▶ _PROVIDED INFORMATION_:
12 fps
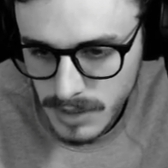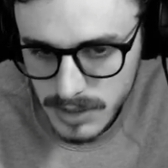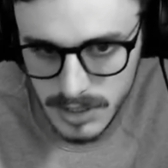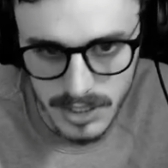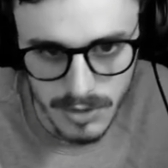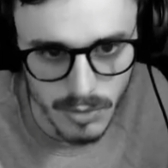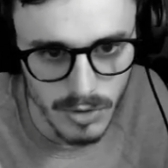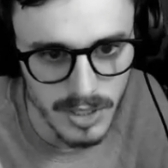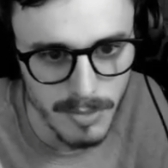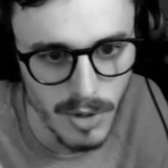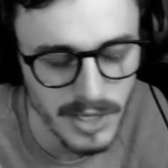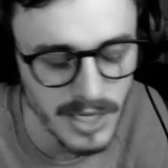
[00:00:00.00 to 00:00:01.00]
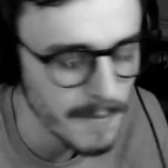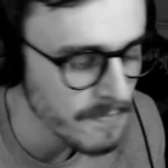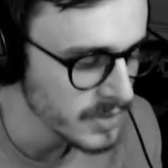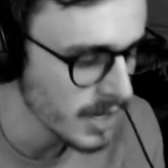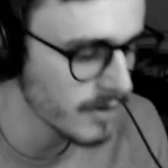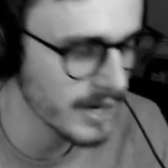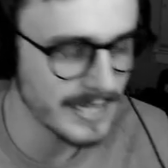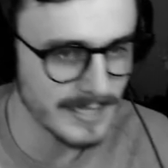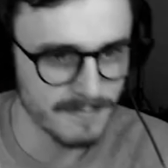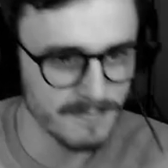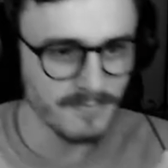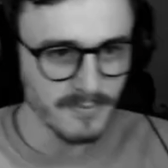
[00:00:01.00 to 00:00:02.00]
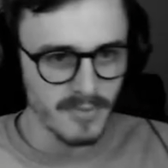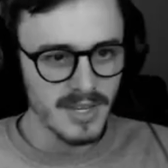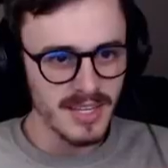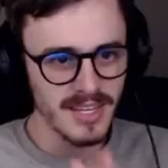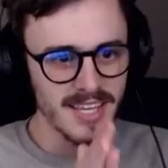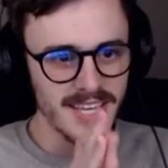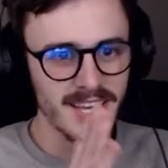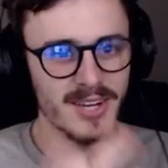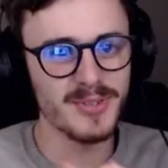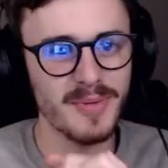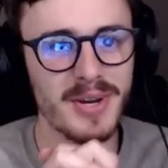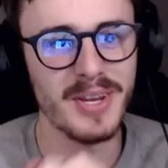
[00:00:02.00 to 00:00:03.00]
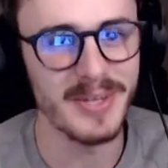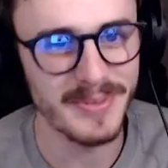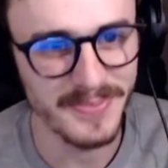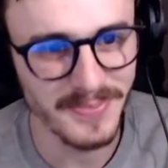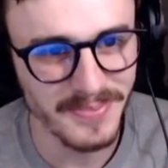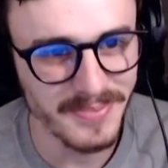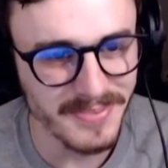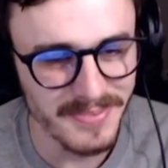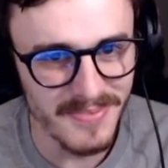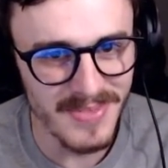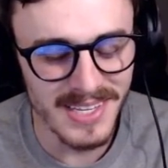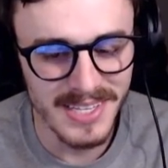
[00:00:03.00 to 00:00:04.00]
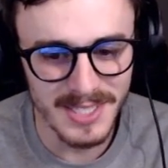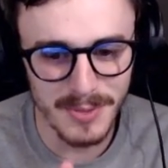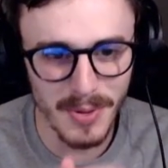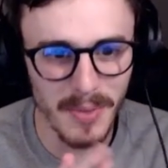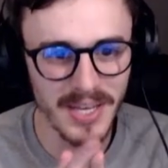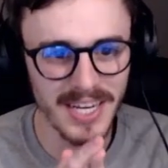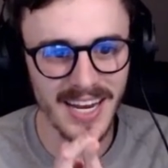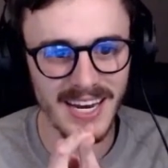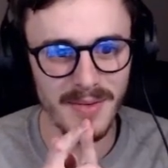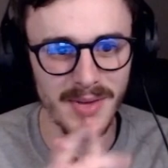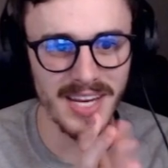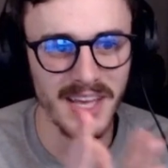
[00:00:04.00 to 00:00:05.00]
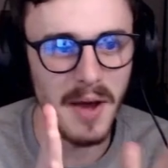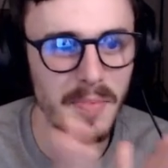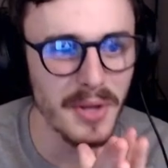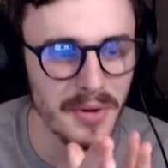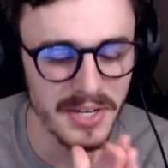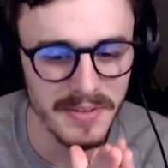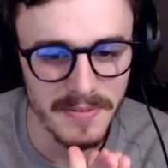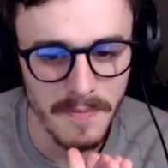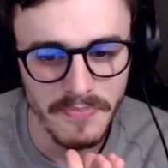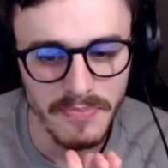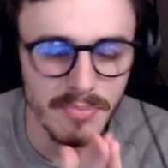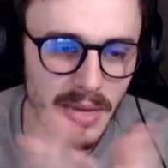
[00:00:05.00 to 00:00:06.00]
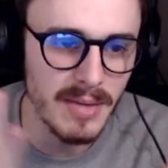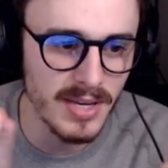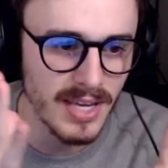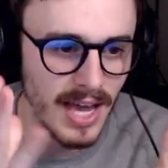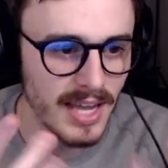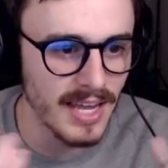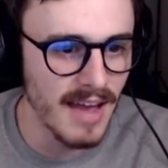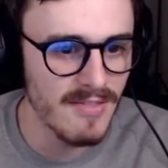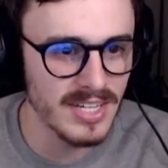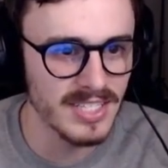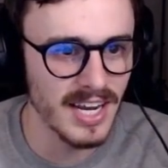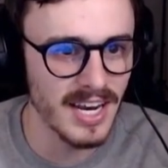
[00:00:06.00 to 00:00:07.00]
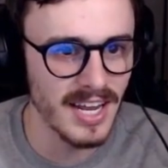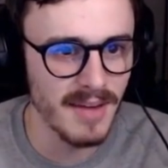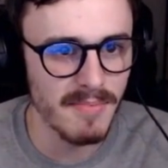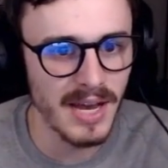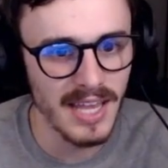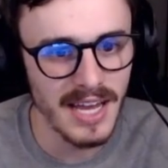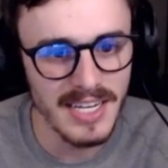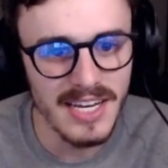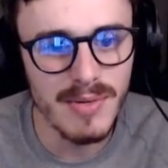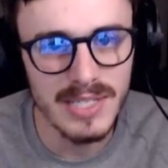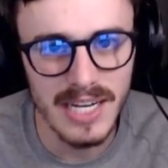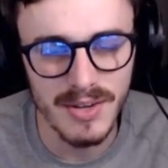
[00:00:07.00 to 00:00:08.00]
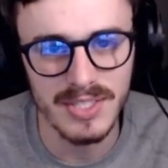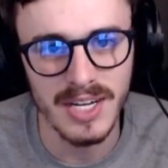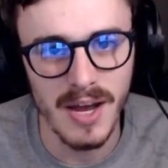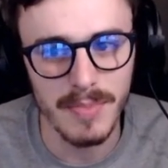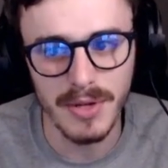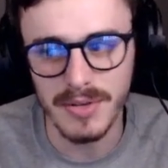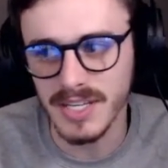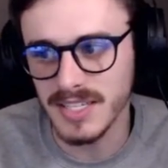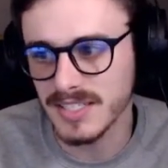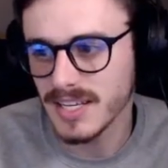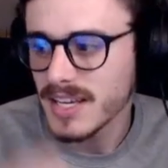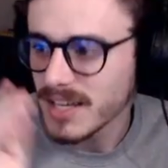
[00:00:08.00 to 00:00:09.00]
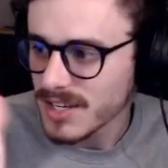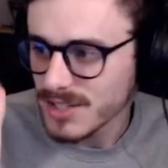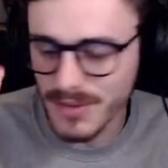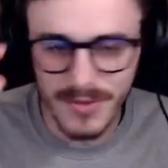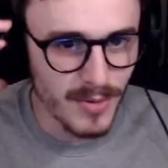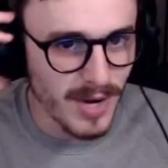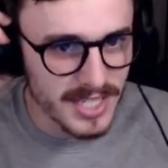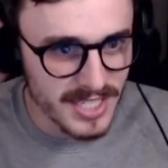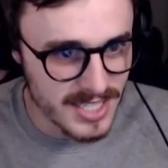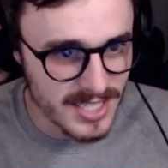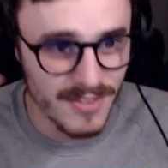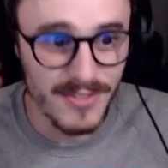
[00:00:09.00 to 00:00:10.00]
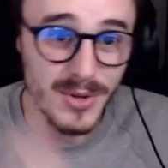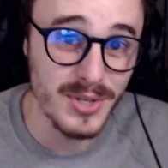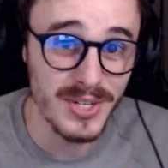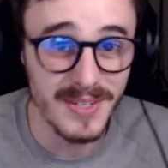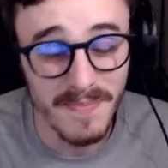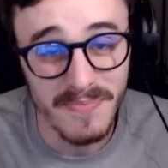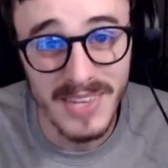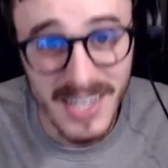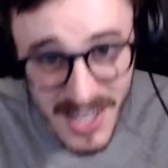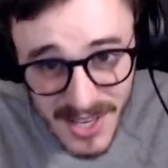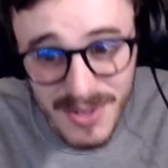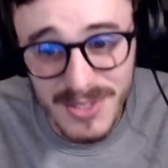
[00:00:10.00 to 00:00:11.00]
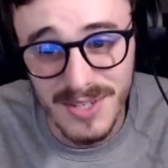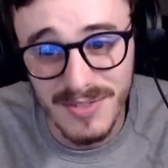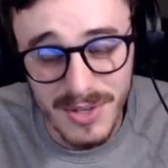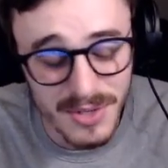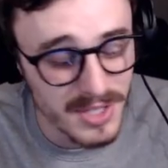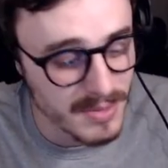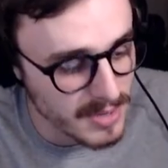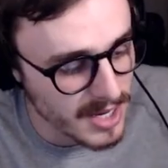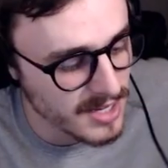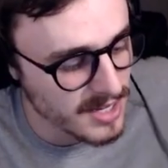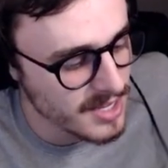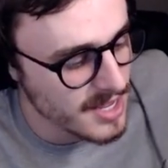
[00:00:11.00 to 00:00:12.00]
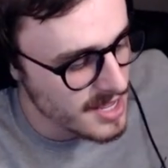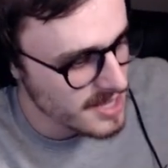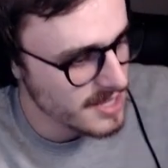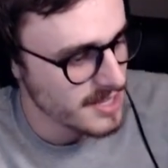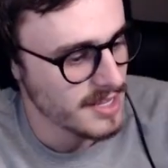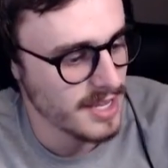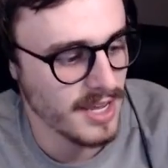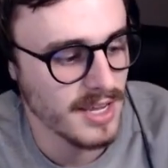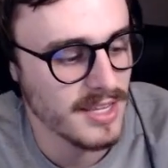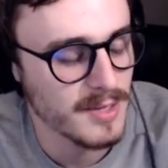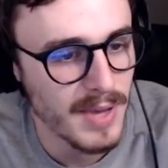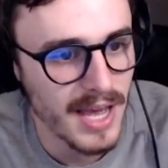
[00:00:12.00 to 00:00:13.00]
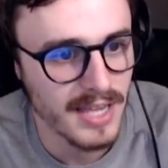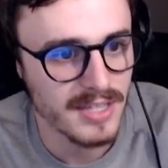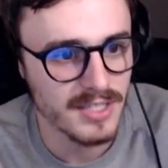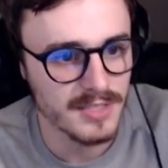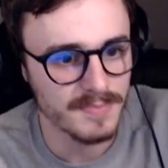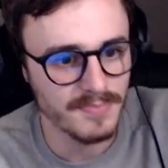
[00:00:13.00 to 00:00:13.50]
She's a roly-poly. All right, here's what I'm gonna do. This is probably gonna end up getting uploaded, maybe. I haven't decided yet. My idea was that I was gonna upload this, so if you're watching this in the future, then hello to the future. But I got this package.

▶ _WHAT YOU WILL DO_: From the data above, return exactly the lines from the one with "[00:00:06.00 to 00:00:07.00]" up to and including the one with "[00:00:12.00 to 00:00:13.00]". Pictures do not go in the copy.

▶ _TASK OUTPUT_:
[00:00:06.00 to 00:00:07.00]
[00:00:07.00 to 00:00:08.00]
[00:00:08.00 to 00:00:09.00]
[00:00:09.00 to 00:00:10.00]
[00:00:10.00 to 00:00:11.00]
[00:00:11.00 to 00:00:12.00]
[00:00:12.00 to 00:00:13.00]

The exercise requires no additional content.